(Beginning of EXERCISE DATA)
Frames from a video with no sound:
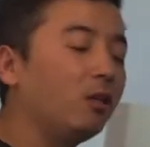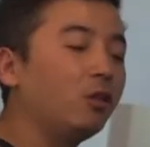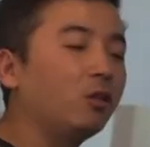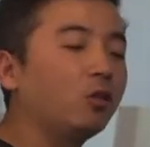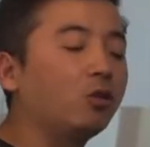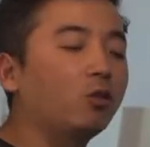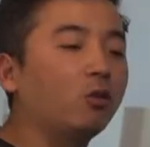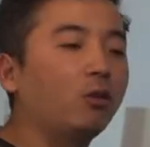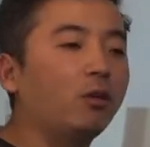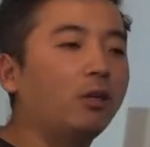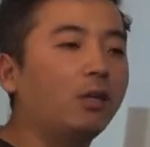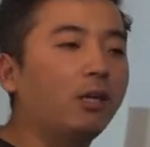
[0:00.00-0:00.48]

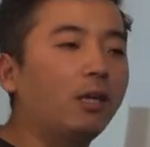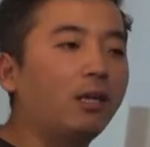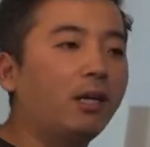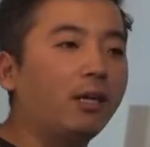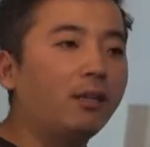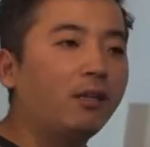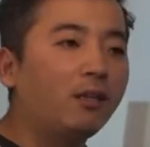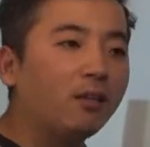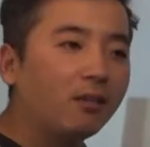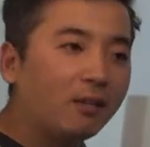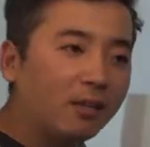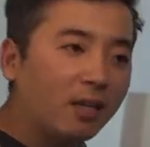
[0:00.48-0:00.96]
So
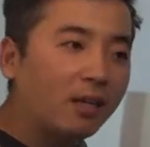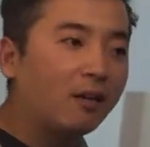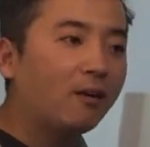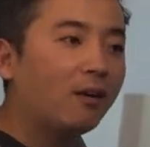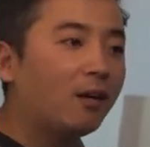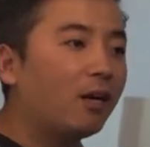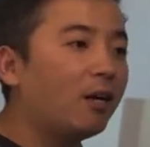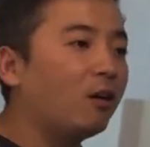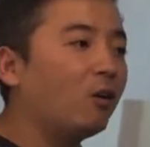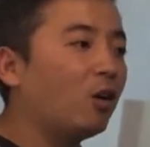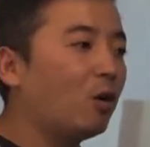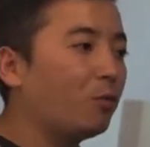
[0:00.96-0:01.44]
I think there
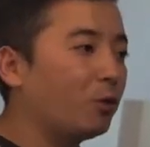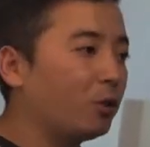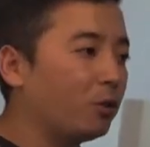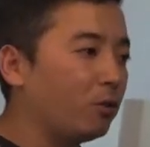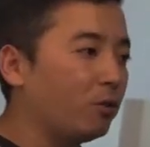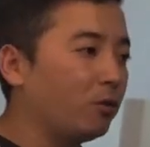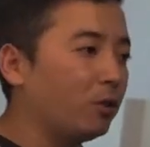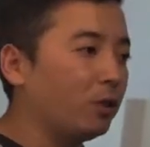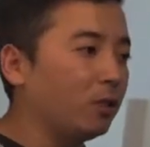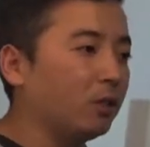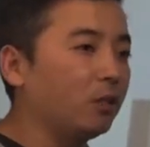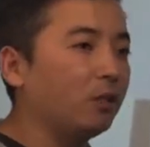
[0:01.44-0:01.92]
are
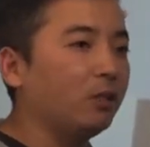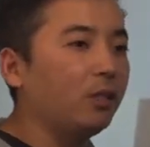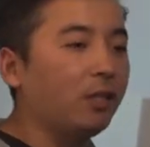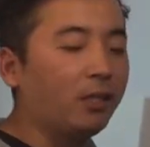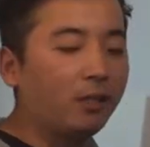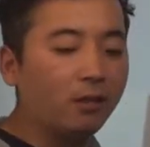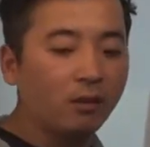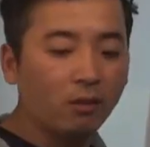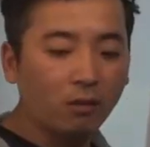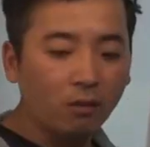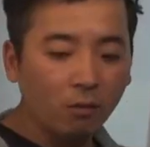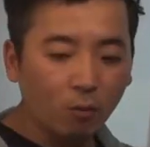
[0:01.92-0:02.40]
opportunities,
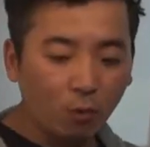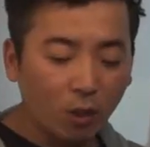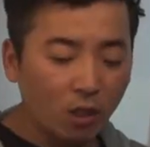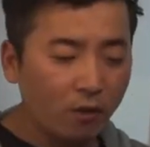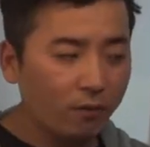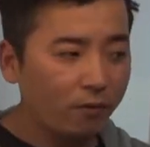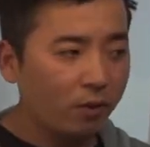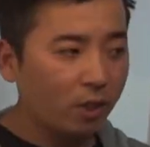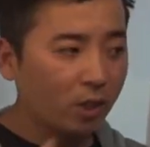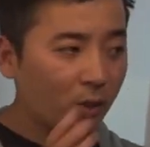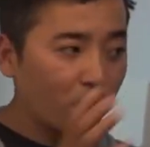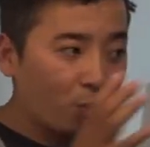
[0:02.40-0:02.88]
and one
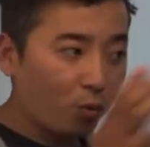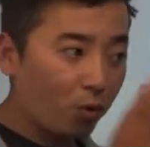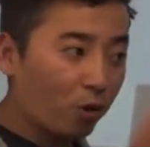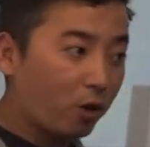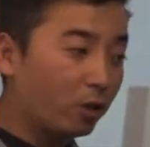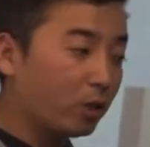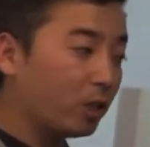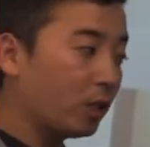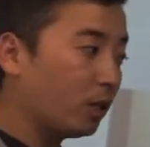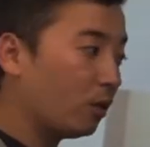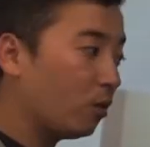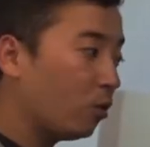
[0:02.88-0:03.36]
of this
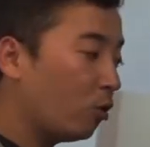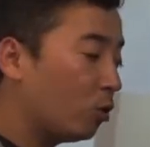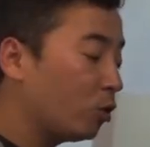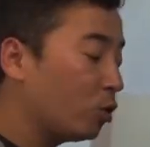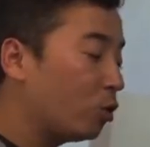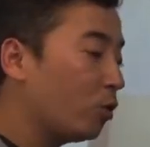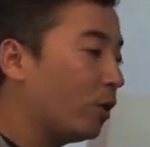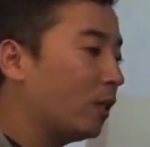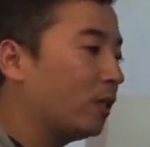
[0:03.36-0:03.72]
project also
(End of EXERCISE DATA)
#### EXERCISE DIRECTIONS:
The pictures in the data should be omitted, and every remaining line set down exactly.

#### PROBLEM SOLUTION:
Frames from a video with no sound:
[0:00.00-0:00.48]

[0:00.48-0:00.96]
So
[0:00.96-0:01.44]
I think there
[0:01.44-0:01.92]
are
[0:01.92-0:02.40]
opportunities,
[0:02.40-0:02.88]
and one
[0:02.88-0:03.36]
of this
[0:03.36-0:03.72]
project also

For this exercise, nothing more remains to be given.